In the last few years in different places where we have lived, we have replaced a range top, two ovens, and now a slide-in stove. The problem always seems to be the same: the readout suddenly flashes an error message like, “F15”, and the meaning is always the same. Instead of error messages, the control panel should just flash, “Replace mother board” because the remedy is also always the same: back order a new board that should arrive in one or two weeks, and it will cost $900 or some multiple of that figure. (How much does a new stove cost?) Over the years I have come to realize that the probably heat-sensitive main board is almost always located near where the stove or oven is at its hottest. Just sayin’.

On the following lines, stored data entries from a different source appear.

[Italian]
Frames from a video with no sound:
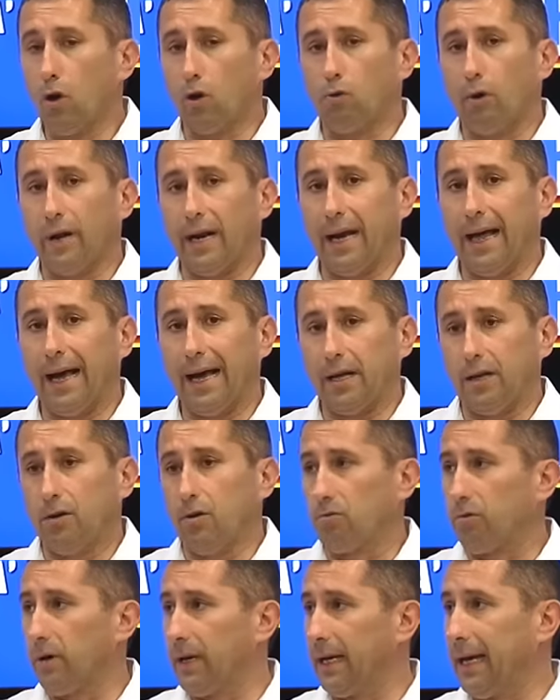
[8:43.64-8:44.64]
l'ho
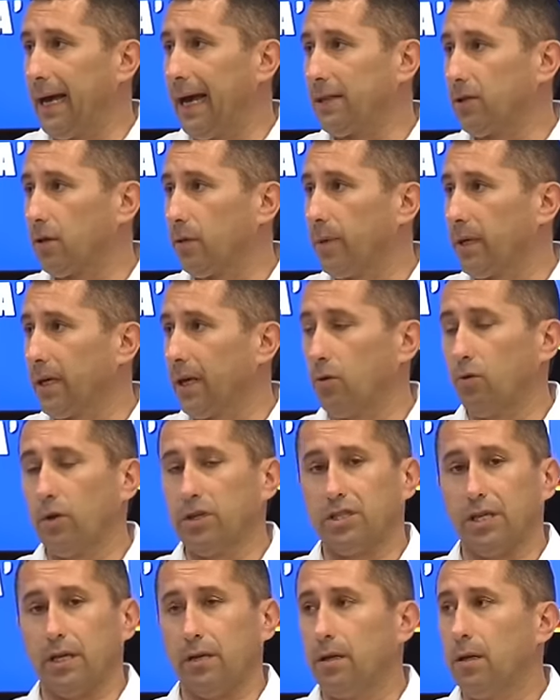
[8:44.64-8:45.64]
querelato, querelato perché, lui
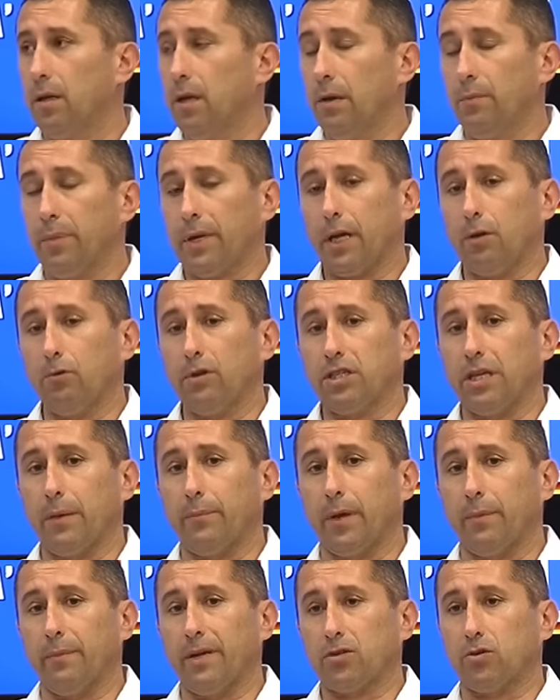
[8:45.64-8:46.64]
si, perché lui, si, è
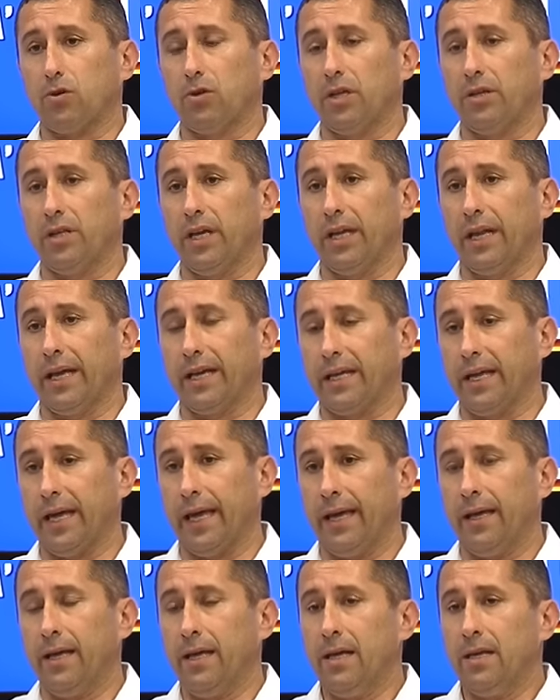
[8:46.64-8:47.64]
permesso di dire
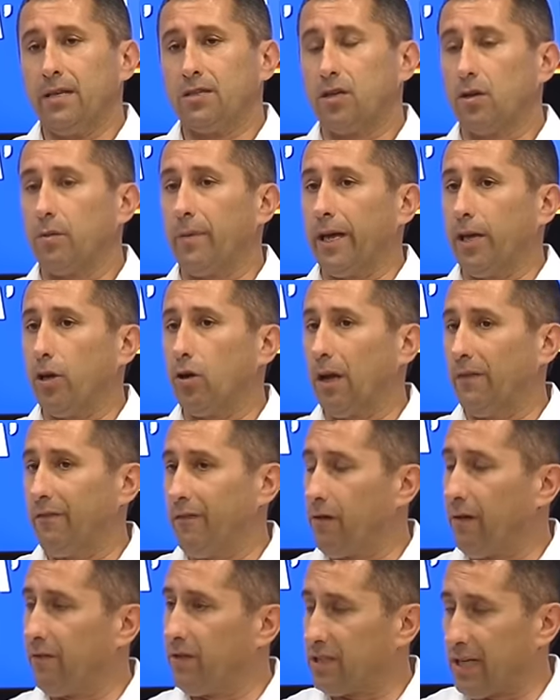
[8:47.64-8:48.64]
che, siccome io
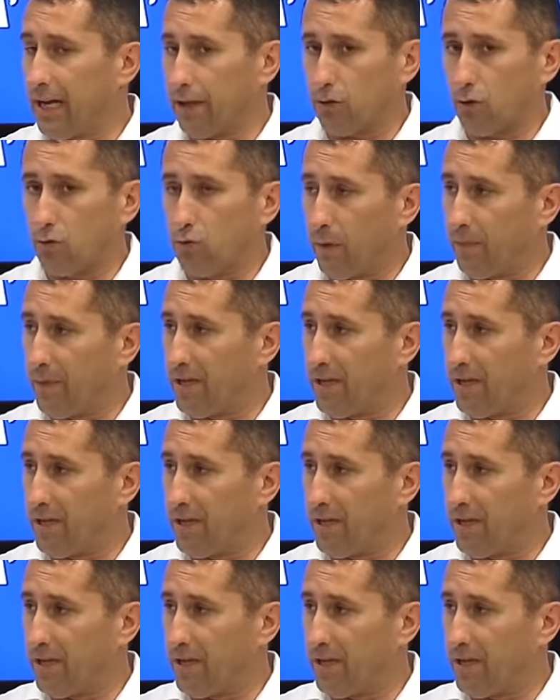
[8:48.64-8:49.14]
l'avevo avvisato due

My current adventure with a stove started over two months ago. The dreaded error message started to flash, a high-pitched warning buzzer went off, and the stove shut down. There was nothing to do but turn off the breaker switch. Reading the troubleshooting instructions in the service manual was little help, as was a search of the appliance web site. The two sources advised the same thing, call a repair technician. So that’s what I did. Over two months ago.

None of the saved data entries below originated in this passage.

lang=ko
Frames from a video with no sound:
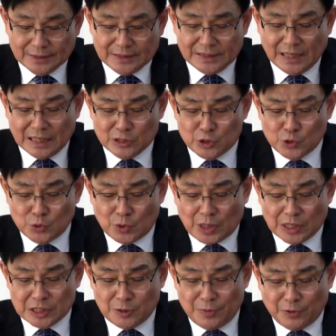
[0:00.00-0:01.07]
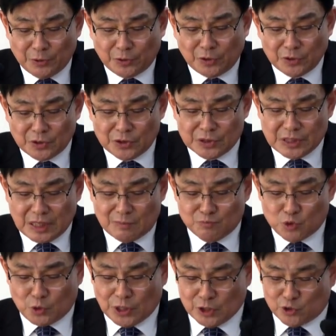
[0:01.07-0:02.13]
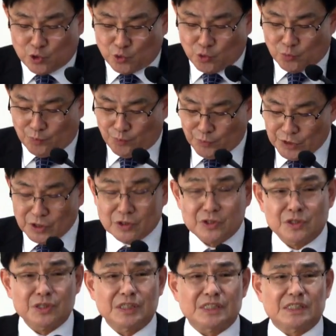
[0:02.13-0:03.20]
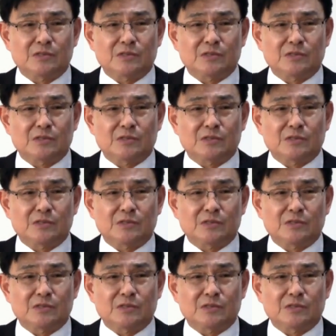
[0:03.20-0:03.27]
지난주까지 배웠던 그 삼손의 죽음 이것은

The first guy arrived with his heavy tool kit and a swagger that sent me the message that it was probably all my fault. We turned the breaker switch back on, the alarm started buzzing, and the error message flashed. Diagnostics were over in no more than 15 seconds. No further examination needed. A new main board would fix the problem.

Weeks later, the guy reappeared with a new board in a box. I knew that there was trouble ahead when it became clear that the technician didn’t know how to access the electronic guts of the stove. He started unscrewing things and bending sheet metal panels until he finally realized that all he had to do was slide the stove out of the cabinet and access the back of the unit. He replaced the board, we turned the breaker back on, and the alarm started sounding in sync with the error message. A frantic call to his boss, and the technician announced that he had done all that he could do. He would be back with a different, better main board.

Two weeks later, the guy appeared again. By this time we were on a first name basis. Adam (not his real name) told me that the new model main board should fix things. Fortunately, this time he knew how to access the electronics of the stove, replacing the board in just a few minutes. I excitedly turned the breaker back on. You have already guessed the outcome: buzzer, flashing message. Adam confessed that he didn’t know what to do at this point, hastily gathered his tools, and left.

The landlord decided to get a second opinion, and in another two weeks, Fred showed up. We went through the diagnostics – breaker, alarm, message – and Fred said that the stove needed a new main box – maybe the previous one had shorted out during installation – along with a new touch panel. He also had some unflattering comments about Adam and the company for which he worked. Then Fred disappeared out the front door with the comment that he would be in touch.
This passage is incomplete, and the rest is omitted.